-- Information supplied follows --

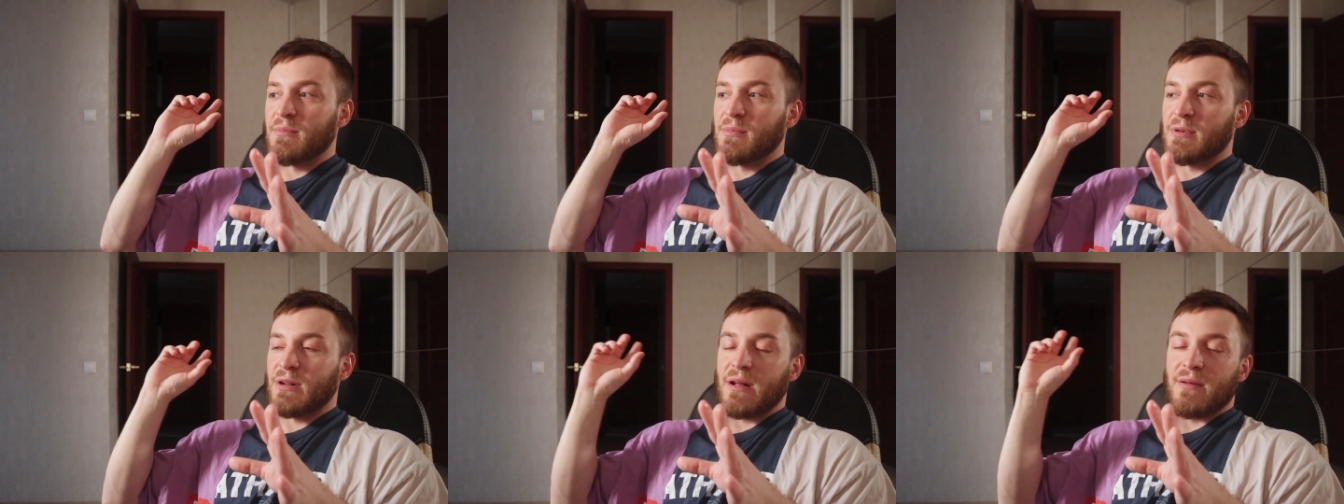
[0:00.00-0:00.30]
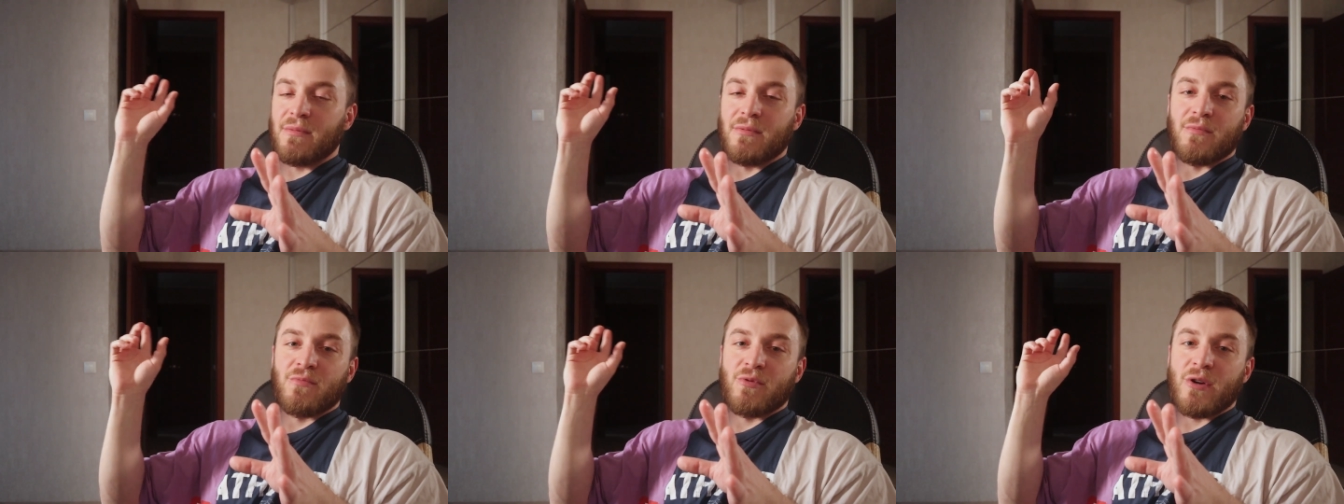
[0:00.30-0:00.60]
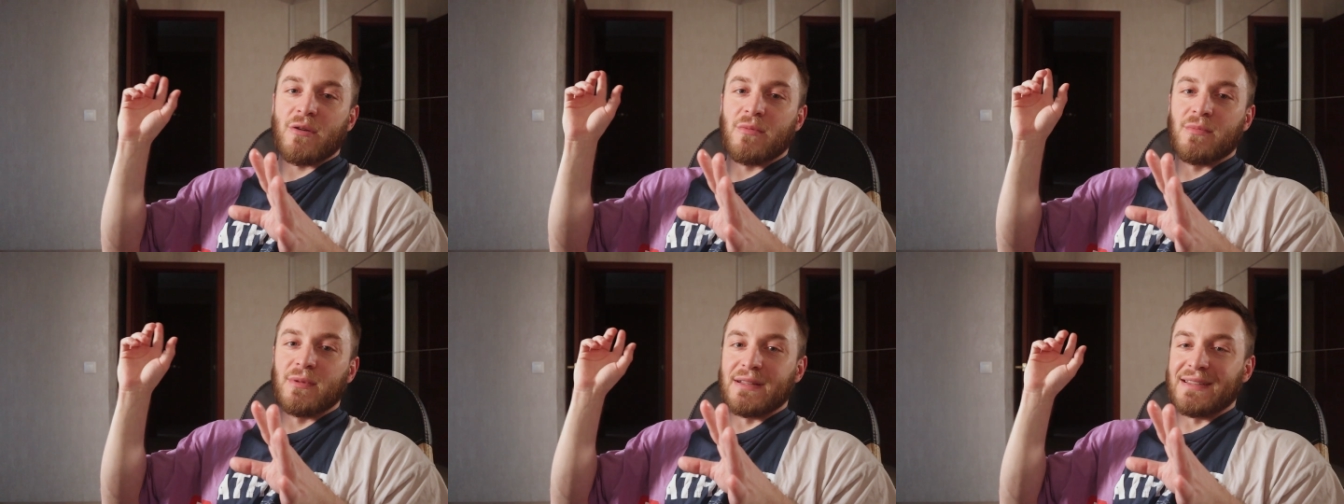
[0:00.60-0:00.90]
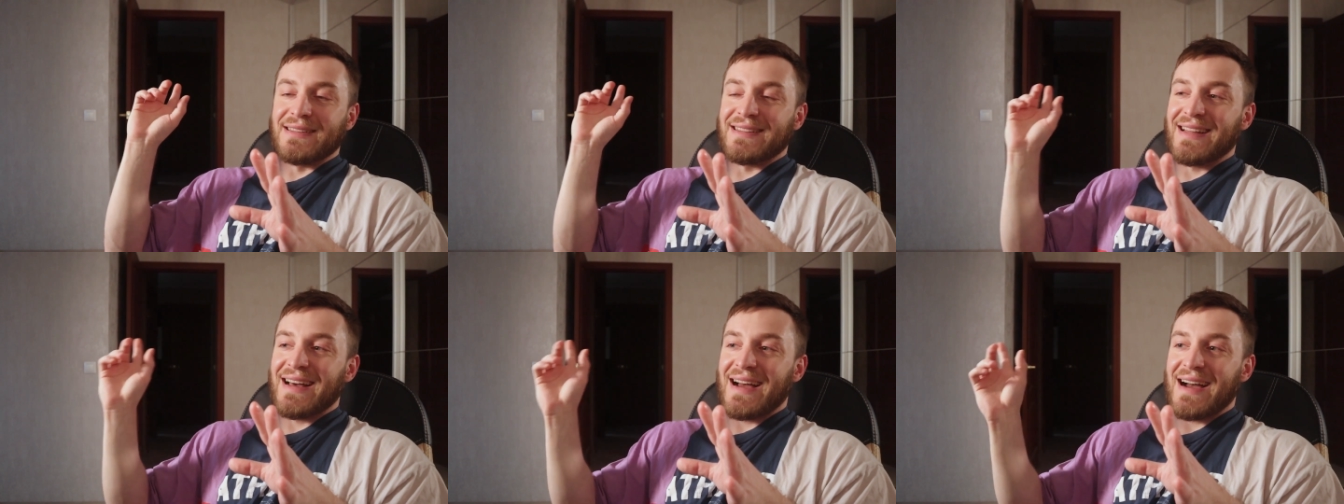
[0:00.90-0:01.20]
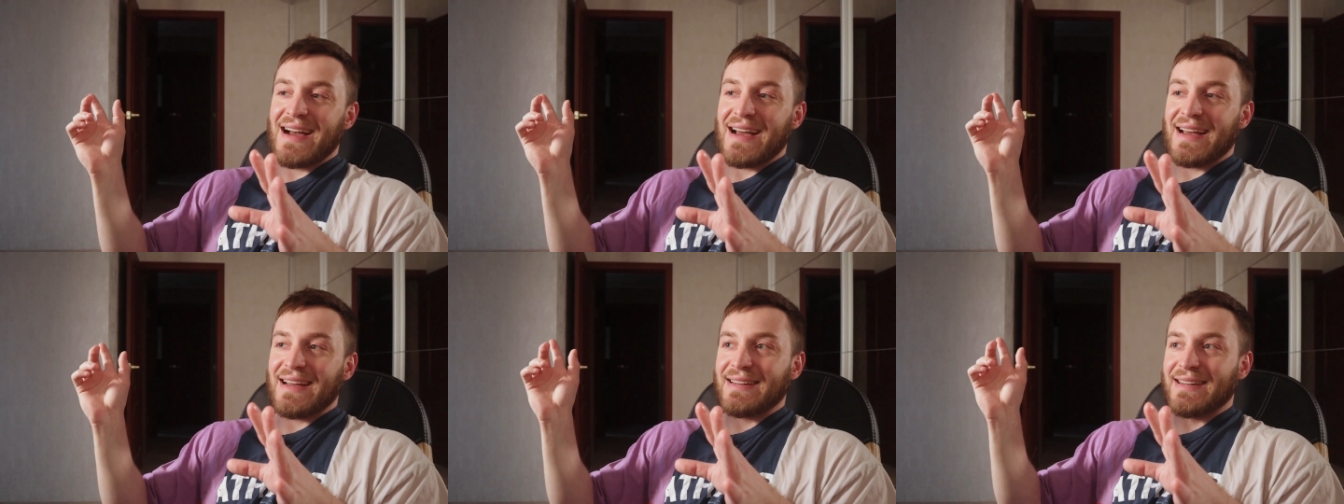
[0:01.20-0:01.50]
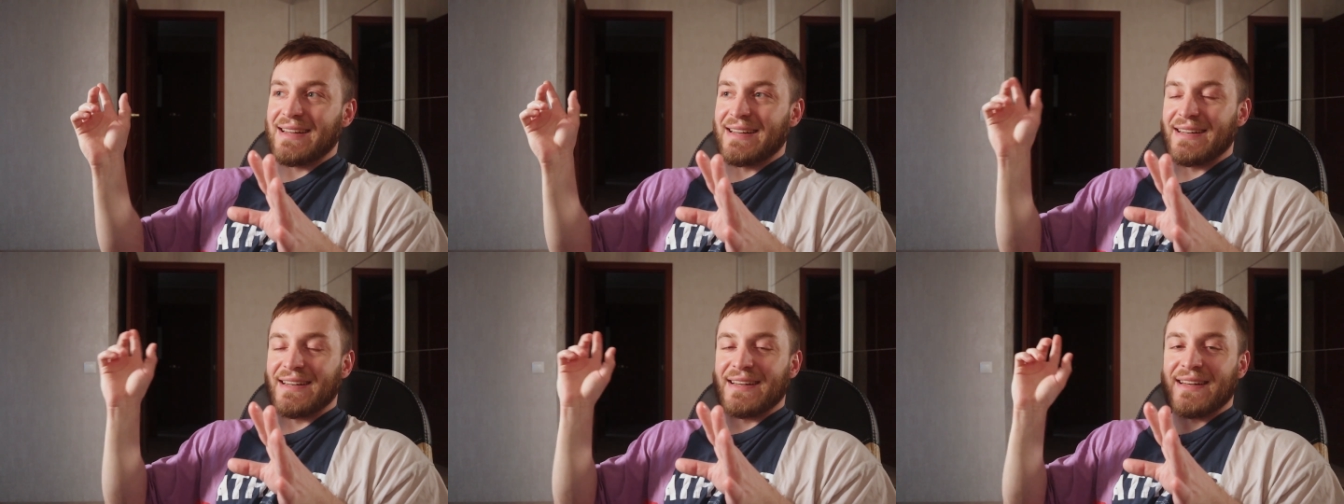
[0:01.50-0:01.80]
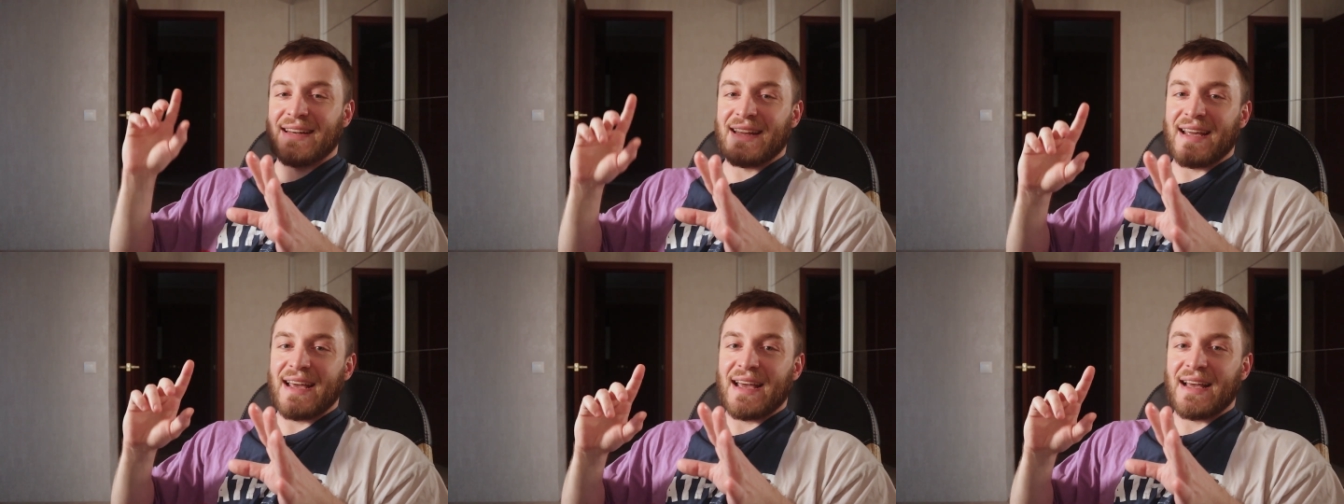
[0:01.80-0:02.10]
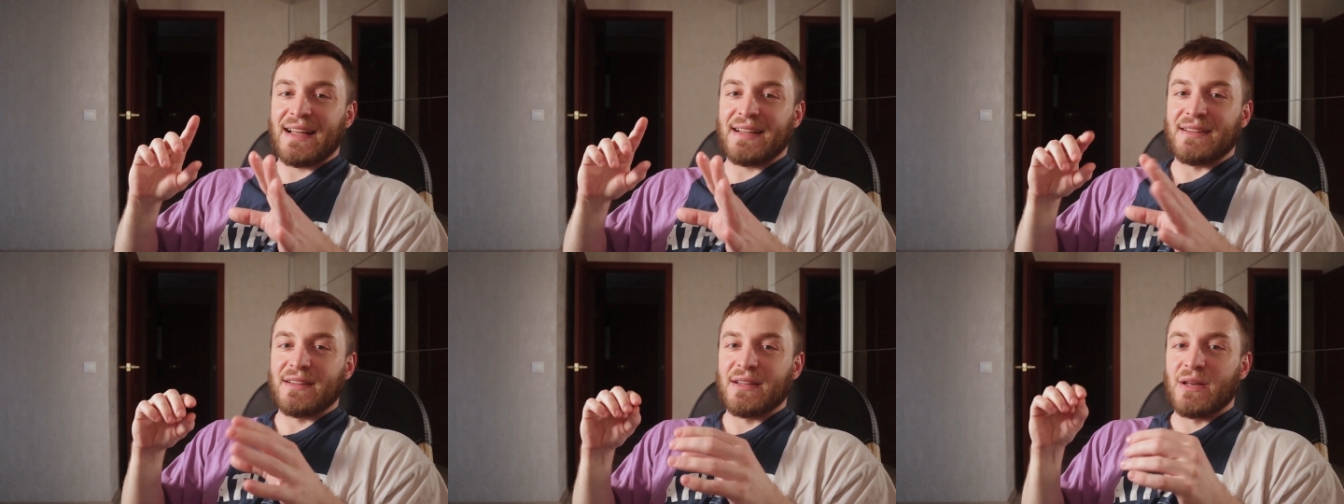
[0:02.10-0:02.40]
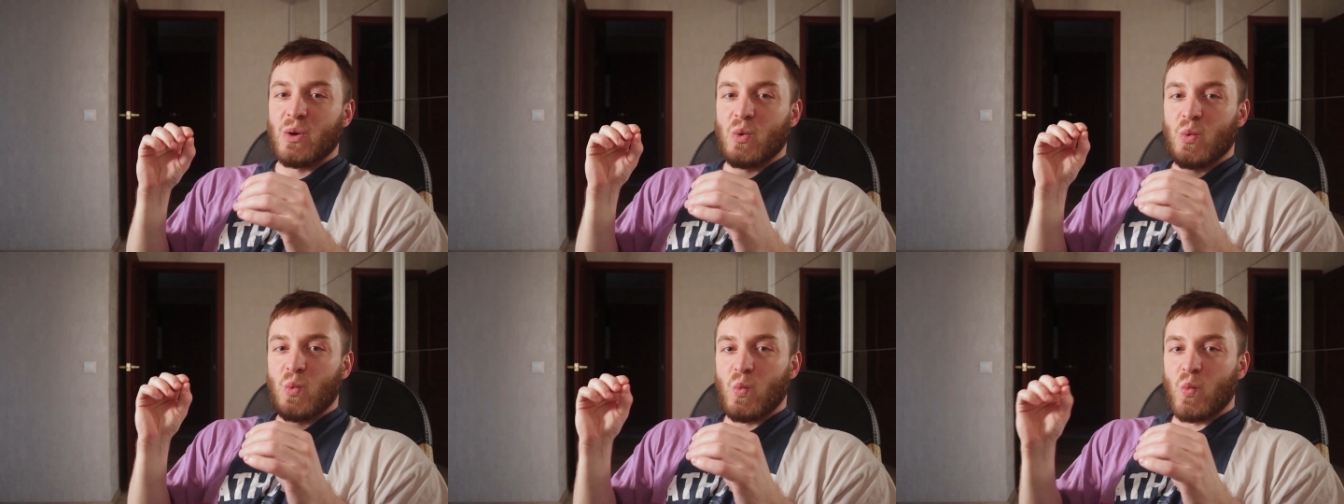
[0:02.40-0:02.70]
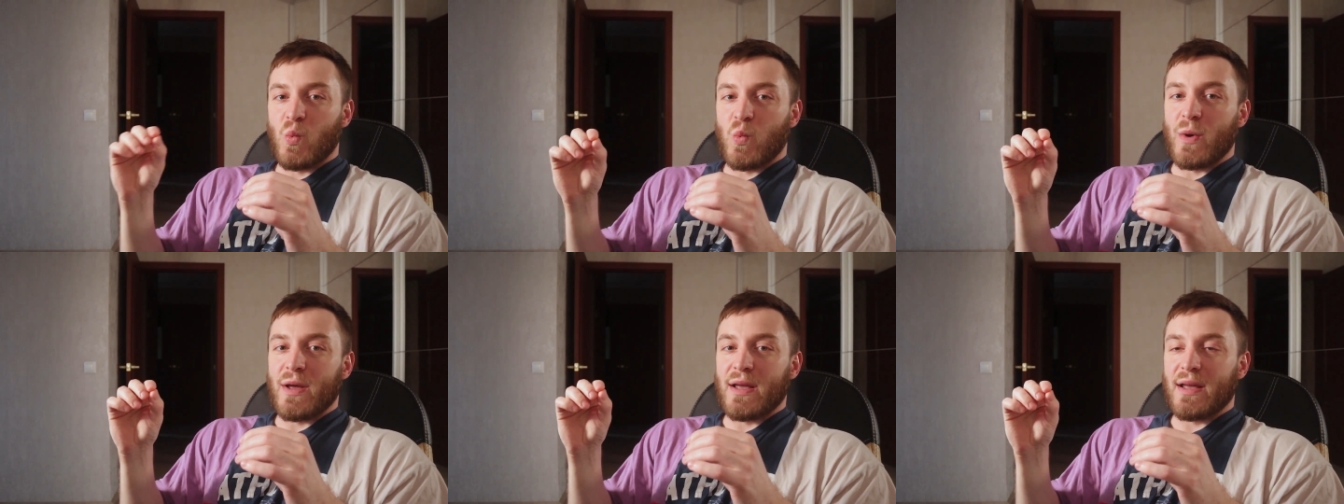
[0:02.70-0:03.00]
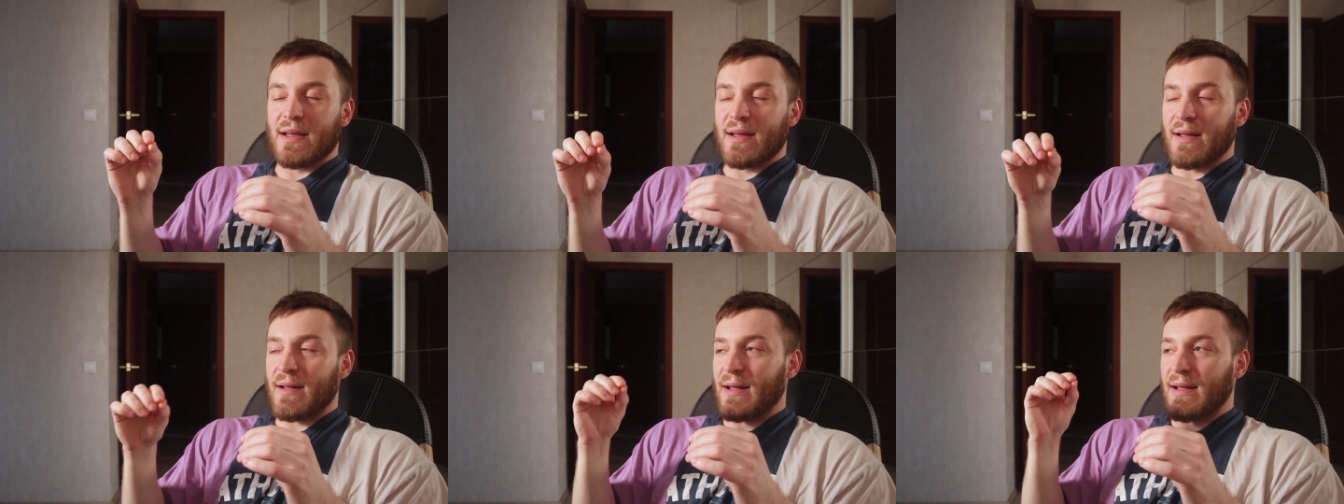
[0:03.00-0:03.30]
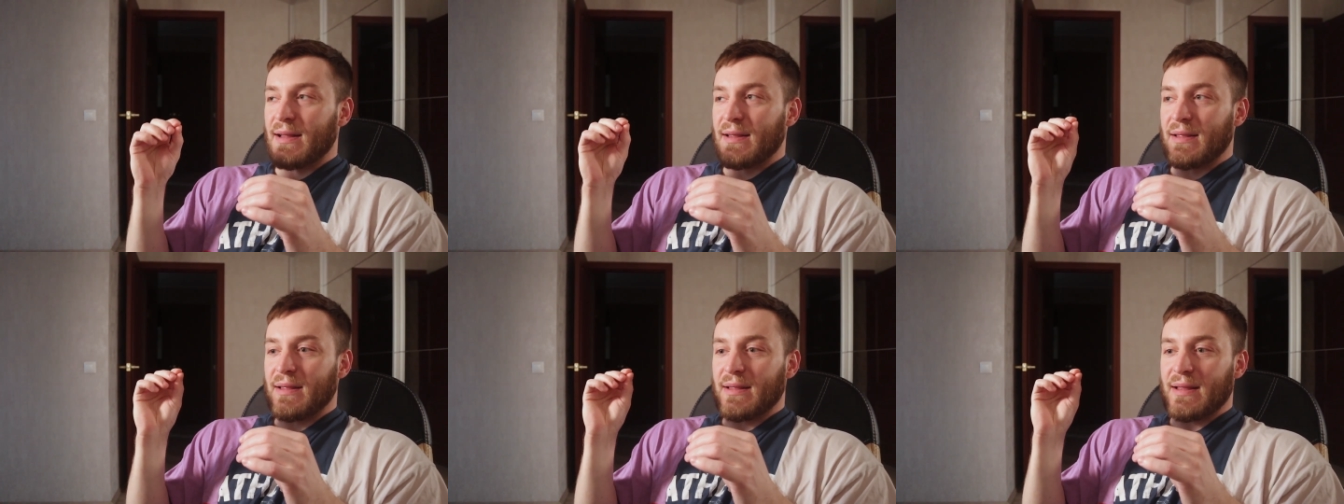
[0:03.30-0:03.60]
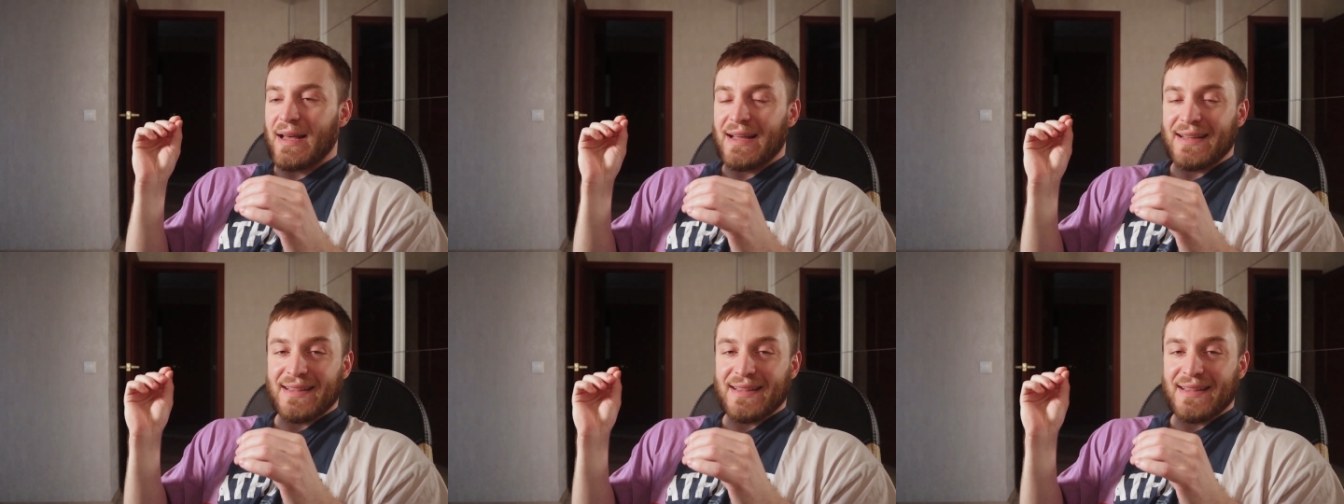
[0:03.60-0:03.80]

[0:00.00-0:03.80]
probably 9 and 10 week and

-- Information supplied concluded --

Directions for this task:
Output all of the data word for word, excluding any pictures.

Exercise response:
[0:00.00-0:00.30]
[0:00.30-0:00.60]
[0:00.60-0:00.90]
[0:00.90-0:01.20]
[0:01.20-0:01.50]
[0:01.50-0:01.80]
[0:01.80-0:02.10]
[0:02.10-0:02.40]
[0:02.40-0:02.70]
[0:02.70-0:03.00]
[0:03.00-0:03.30]
[0:03.30-0:03.60]
[0:03.60-0:03.80]

[0:00.00-0:03.80]
probably 9 and 10 week and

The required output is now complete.